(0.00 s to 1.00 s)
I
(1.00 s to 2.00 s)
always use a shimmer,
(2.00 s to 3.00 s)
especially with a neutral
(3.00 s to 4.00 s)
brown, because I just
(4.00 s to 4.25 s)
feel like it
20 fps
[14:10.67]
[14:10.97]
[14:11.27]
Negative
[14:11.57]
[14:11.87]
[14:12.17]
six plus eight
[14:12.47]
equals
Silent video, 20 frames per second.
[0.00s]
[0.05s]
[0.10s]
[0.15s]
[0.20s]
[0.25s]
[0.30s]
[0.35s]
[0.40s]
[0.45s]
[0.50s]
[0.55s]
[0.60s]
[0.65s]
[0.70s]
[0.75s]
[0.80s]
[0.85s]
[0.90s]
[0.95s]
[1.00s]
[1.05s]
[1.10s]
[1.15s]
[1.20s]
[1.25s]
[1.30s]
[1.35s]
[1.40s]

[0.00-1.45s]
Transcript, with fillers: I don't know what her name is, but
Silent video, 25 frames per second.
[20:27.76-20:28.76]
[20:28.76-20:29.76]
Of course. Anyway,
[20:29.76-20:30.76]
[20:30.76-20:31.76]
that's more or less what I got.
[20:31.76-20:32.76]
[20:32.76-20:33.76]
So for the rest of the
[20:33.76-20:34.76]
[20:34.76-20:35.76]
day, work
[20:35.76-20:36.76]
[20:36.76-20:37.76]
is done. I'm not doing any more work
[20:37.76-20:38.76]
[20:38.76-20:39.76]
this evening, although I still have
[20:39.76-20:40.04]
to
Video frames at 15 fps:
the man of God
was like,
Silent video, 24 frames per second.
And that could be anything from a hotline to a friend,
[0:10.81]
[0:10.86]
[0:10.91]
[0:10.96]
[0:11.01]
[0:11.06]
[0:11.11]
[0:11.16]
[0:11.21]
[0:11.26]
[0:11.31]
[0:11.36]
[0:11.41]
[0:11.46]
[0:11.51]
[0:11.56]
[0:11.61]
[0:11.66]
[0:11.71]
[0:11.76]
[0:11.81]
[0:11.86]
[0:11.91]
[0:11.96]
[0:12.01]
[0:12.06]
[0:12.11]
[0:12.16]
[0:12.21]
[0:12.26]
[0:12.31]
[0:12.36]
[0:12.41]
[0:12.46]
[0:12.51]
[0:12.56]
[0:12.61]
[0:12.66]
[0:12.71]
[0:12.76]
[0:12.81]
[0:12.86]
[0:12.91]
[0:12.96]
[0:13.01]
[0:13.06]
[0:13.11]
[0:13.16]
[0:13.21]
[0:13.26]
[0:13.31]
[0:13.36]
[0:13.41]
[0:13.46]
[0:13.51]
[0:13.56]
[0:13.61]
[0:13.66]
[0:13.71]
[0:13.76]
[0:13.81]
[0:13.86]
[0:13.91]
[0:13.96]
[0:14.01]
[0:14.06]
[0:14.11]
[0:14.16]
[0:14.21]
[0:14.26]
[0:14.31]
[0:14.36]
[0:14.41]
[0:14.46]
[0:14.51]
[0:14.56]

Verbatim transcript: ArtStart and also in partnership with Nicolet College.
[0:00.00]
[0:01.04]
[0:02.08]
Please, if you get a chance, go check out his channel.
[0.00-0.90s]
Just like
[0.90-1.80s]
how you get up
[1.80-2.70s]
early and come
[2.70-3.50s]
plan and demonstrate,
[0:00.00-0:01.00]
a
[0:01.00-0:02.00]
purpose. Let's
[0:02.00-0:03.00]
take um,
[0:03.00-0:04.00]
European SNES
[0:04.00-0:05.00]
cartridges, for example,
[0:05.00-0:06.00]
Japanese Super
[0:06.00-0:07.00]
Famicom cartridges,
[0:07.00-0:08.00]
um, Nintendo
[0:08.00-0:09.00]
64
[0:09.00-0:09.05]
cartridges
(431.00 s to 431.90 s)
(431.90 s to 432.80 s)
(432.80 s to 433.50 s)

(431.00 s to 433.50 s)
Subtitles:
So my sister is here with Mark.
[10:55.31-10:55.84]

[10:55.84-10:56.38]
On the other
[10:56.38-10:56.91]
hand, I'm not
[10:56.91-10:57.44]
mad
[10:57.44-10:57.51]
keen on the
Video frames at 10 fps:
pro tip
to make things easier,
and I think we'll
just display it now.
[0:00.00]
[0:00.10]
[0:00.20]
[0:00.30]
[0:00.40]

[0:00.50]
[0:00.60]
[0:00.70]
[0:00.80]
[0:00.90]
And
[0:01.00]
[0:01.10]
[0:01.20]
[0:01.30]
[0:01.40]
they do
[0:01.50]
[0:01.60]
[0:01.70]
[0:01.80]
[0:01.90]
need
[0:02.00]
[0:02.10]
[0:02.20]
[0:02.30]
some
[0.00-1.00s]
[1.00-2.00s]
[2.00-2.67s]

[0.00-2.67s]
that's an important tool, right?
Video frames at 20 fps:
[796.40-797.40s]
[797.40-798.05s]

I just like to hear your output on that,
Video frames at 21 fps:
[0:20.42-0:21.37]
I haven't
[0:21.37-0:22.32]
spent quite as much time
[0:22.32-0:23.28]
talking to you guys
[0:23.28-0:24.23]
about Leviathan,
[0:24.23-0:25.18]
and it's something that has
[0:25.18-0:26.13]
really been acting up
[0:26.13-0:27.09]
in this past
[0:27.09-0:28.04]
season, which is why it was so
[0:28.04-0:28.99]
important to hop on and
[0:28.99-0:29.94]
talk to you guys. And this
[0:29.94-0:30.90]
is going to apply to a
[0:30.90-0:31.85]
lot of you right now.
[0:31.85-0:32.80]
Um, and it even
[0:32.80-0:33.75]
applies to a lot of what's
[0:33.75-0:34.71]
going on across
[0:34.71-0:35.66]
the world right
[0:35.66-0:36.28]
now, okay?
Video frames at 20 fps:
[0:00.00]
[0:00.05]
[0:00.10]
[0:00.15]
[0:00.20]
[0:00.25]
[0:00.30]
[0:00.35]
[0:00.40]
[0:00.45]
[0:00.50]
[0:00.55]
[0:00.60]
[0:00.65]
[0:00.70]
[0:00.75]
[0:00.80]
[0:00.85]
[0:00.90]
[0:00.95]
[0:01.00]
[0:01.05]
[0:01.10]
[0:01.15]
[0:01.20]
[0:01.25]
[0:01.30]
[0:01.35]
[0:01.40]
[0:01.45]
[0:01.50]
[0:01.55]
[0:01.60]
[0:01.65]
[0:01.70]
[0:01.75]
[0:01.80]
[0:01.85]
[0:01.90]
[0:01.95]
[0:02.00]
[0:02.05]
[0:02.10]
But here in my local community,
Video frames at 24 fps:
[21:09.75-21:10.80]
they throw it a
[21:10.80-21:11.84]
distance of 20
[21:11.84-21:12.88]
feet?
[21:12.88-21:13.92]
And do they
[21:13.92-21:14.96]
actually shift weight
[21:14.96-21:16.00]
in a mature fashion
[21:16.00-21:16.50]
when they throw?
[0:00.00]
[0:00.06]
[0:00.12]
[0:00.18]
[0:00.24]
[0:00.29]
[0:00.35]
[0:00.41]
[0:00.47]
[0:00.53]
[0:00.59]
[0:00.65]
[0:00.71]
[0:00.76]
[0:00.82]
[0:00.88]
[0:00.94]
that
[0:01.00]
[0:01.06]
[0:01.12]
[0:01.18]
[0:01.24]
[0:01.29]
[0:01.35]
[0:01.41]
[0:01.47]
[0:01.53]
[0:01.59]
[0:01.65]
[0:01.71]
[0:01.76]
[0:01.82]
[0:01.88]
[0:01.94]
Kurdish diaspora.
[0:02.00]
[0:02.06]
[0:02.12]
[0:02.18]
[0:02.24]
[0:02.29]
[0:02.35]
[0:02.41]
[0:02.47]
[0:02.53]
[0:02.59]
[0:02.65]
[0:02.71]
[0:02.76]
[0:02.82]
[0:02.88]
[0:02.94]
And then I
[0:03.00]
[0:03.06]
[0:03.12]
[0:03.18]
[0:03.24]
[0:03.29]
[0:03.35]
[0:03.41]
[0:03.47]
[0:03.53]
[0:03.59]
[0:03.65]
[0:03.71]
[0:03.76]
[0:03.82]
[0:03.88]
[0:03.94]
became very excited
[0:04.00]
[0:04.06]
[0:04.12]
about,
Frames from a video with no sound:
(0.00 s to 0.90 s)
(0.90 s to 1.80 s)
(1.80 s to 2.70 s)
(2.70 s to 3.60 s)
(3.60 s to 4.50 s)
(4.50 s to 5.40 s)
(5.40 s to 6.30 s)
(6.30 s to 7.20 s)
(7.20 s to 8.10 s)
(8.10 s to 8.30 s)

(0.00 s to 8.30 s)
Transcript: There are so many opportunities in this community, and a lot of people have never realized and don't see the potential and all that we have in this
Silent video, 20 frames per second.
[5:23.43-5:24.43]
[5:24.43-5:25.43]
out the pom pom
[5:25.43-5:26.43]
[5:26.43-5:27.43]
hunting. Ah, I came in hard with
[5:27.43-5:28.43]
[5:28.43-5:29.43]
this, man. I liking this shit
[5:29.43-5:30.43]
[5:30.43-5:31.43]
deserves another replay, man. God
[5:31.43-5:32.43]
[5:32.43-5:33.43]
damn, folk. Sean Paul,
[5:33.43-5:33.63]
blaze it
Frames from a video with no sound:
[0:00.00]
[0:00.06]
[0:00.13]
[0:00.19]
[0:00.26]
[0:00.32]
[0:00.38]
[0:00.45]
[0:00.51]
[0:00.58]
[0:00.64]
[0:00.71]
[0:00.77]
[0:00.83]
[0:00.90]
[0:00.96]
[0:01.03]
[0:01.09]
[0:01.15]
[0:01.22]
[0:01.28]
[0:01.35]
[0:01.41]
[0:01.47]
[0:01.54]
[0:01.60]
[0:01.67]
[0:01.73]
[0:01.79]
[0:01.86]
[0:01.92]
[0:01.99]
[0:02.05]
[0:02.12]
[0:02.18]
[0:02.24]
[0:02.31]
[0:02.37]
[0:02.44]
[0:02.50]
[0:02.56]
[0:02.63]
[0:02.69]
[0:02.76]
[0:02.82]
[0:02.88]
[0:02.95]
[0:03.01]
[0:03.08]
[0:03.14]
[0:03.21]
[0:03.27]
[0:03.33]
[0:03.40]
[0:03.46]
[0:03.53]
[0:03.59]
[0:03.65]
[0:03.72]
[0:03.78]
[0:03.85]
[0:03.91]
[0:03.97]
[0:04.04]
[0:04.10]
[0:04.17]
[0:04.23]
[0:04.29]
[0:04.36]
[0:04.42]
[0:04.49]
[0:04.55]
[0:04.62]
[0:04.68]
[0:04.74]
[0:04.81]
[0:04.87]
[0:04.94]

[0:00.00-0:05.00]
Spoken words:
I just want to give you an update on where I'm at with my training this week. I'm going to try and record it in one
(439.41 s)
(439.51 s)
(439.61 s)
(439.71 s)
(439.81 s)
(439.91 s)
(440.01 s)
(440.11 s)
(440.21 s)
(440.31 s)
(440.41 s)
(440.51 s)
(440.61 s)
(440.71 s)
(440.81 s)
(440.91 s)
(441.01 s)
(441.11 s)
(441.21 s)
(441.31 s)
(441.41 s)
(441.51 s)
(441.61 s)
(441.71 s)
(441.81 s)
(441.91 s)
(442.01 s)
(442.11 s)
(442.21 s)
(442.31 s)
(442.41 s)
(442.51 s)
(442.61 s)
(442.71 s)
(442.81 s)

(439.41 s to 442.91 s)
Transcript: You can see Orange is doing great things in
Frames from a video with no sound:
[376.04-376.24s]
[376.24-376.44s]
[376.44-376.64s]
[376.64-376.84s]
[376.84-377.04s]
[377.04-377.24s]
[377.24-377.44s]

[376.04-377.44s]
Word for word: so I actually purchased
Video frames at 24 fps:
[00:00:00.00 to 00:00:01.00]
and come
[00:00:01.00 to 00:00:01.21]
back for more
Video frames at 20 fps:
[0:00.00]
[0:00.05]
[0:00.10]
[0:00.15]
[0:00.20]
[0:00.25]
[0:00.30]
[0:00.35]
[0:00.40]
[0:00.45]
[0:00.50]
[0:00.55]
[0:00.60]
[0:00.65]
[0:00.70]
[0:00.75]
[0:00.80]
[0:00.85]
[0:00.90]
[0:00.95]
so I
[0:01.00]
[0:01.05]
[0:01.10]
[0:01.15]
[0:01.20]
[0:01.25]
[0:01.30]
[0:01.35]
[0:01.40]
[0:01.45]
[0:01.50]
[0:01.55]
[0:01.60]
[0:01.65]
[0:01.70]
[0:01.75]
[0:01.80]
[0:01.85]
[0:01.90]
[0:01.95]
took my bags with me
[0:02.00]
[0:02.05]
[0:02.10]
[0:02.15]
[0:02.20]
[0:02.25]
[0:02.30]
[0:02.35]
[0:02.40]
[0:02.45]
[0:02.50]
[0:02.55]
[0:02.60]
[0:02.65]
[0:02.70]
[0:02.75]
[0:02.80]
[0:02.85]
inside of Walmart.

========

## WORK TO BE COMPLETED
Retype the entries exactly from the first line, stopping after the line with "[20:29.76-20:30.76]".

## REPLY TO THE EXERCISE
(0.00 s to 1.00 s)
I
(1.00 s to 2.00 s)
always use a shimmer,
(2.00 s to 3.00 s)
especially with a neutral
(3.00 s to 4.00 s)
brown, because I just
(4.00 s to 4.25 s)
feel like it
20 fps
[14:10.67]
[14:10.97]
[14:11.27]
Negative
[14:11.57]
[14:11.87]
[14:12.17]
six plus eight
[14:12.47]
equals
Silent video, 20 frames per second.
[0.00s]
[0.05s]
[0.10s]
[0.15s]
[0.20s]
[0.25s]
[0.30s]
[0.35s]
[0.40s]
[0.45s]
[0.50s]
[0.55s]
[0.60s]
[0.65s]
[0.70s]
[0.75s]
[0.80s]
[0.85s]
[0.90s]
[0.95s]
[1.00s]
[1.05s]
[1.10s]
[1.15s]
[1.20s]
[1.25s]
[1.30s]
[1.35s]
[1.40s]

[0.00-1.45s]
Transcript, with fillers: I don't know what her name is, but
Silent video, 25 frames per second.
[20:27.76-20:28.76]
[20:28.76-20:29.76]
Of course. Anyway,
[20:29.76-20:30.76]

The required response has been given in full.